§ **WHAT THE TASK REQUIRES**: Using the listing below, set down exactly the lines from the one that contains "[00:14:33.33]" through the one that contains "[00:14:34.38]", with no pictures.

§ **DATASET EXCERPTS**:
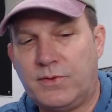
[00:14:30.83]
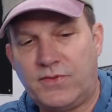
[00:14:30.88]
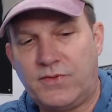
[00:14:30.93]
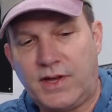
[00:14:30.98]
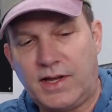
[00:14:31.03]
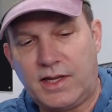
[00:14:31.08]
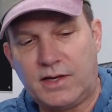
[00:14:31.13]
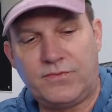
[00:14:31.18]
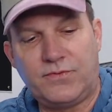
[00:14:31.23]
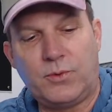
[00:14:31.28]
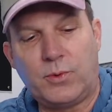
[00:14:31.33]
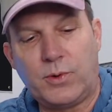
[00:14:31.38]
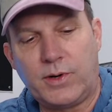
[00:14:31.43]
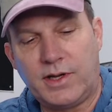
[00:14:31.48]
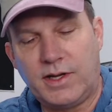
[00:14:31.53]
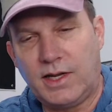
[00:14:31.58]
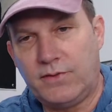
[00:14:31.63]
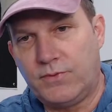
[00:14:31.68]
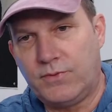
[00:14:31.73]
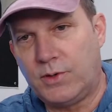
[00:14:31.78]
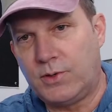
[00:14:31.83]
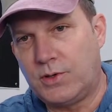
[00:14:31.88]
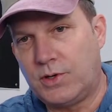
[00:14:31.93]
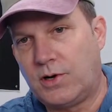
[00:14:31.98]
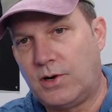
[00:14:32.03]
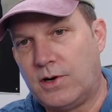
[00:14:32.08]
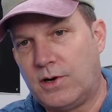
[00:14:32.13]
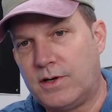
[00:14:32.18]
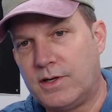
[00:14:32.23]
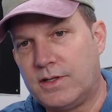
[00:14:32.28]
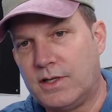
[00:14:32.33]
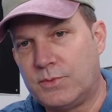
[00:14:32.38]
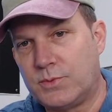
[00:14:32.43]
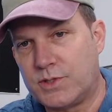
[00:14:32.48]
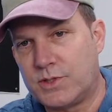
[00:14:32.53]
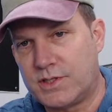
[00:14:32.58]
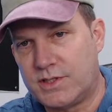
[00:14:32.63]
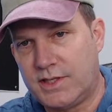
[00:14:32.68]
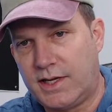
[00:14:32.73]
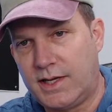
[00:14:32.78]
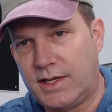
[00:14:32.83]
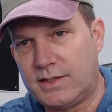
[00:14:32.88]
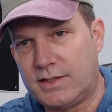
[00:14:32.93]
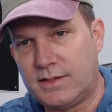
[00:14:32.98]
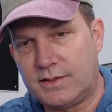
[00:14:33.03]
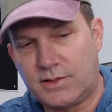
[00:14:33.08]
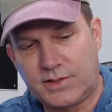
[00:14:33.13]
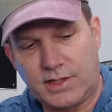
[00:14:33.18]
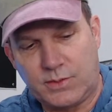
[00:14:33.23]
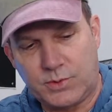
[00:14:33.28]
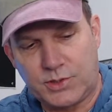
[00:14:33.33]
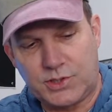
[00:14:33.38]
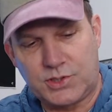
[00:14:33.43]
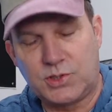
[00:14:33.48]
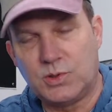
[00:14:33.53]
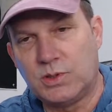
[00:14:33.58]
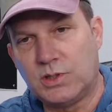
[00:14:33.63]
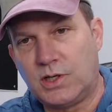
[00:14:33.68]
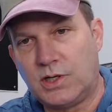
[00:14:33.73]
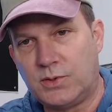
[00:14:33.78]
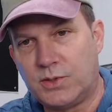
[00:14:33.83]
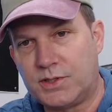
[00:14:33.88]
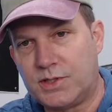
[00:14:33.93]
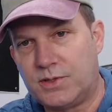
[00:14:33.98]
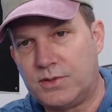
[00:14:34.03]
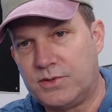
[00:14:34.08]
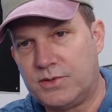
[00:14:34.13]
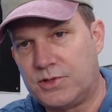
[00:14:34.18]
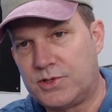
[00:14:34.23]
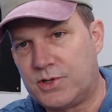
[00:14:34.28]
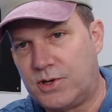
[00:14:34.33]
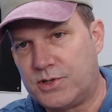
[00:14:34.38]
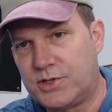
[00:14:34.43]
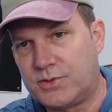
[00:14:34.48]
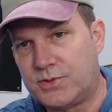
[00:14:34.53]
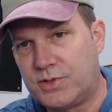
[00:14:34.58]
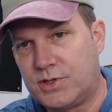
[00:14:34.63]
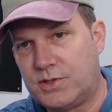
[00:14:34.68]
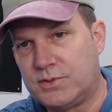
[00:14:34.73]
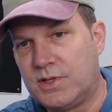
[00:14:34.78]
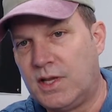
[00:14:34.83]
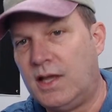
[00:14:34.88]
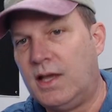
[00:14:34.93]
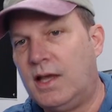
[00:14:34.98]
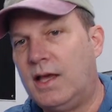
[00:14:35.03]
if I had a 48 volt cart that was dead or that was too low to turn the charger on,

§ **ANSWER SPACE**:
[00:14:33.33]
[00:14:33.38]
[00:14:33.43]
[00:14:33.48]
[00:14:33.53]
[00:14:33.58]
[00:14:33.63]
[00:14:33.68]
[00:14:33.73]
[00:14:33.78]
[00:14:33.83]
[00:14:33.88]
[00:14:33.93]
[00:14:33.98]
[00:14:34.03]
[00:14:34.08]
[00:14:34.13]
[00:14:34.18]
[00:14:34.23]
[00:14:34.28]
[00:14:34.33]
[00:14:34.38]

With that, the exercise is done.